Exercise instructions
Copy every line of the entries that has the string "frames" in it.

Data extract
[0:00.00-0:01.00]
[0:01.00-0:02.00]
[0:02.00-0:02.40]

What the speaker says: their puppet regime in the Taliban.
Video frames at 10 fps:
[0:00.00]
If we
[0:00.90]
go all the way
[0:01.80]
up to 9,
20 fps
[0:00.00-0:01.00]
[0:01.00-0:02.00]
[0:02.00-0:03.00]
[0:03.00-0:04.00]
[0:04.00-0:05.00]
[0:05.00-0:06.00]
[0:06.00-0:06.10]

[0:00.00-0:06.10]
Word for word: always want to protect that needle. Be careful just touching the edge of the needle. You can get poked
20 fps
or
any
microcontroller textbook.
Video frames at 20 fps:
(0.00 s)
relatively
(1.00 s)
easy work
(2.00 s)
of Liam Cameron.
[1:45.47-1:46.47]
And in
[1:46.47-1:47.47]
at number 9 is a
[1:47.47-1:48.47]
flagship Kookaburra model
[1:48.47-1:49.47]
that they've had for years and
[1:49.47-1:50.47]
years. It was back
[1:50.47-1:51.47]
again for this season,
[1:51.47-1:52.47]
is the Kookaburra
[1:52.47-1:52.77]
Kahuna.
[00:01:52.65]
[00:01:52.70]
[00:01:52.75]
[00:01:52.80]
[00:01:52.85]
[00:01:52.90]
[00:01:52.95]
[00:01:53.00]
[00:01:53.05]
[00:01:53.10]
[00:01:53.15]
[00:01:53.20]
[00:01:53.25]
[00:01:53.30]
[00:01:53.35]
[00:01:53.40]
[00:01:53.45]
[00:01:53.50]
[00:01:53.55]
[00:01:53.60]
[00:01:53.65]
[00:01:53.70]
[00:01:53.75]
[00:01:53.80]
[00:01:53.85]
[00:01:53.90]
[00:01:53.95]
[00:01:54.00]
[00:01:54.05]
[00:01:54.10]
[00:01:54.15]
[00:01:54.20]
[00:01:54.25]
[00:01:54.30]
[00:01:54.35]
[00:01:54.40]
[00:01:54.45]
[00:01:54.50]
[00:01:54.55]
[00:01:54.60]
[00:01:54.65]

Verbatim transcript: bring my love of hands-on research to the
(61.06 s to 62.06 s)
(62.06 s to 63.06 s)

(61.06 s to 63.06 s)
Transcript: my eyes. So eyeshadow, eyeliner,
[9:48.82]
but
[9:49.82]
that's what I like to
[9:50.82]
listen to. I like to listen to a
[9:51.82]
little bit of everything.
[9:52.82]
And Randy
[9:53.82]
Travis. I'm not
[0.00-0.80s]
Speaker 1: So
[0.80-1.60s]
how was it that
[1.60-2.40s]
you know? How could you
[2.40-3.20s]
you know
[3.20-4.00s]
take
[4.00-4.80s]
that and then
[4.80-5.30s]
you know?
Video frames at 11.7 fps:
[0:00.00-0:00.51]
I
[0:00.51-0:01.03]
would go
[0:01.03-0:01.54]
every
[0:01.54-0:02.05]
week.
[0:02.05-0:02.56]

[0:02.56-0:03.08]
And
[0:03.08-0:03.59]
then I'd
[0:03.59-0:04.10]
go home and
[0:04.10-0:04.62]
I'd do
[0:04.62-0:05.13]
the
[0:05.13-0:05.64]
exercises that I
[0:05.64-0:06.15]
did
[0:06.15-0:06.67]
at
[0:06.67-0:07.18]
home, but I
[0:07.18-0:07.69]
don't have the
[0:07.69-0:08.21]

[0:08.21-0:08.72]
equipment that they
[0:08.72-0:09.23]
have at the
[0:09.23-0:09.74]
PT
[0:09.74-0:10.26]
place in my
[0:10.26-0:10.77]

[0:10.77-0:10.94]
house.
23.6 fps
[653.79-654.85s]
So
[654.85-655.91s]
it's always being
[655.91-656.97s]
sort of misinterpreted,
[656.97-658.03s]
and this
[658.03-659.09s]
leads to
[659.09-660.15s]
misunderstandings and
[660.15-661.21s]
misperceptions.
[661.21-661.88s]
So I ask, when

Task solution
Video frames at 10 fps:
Video frames at 20 fps:
Video frames at 11.7 fps:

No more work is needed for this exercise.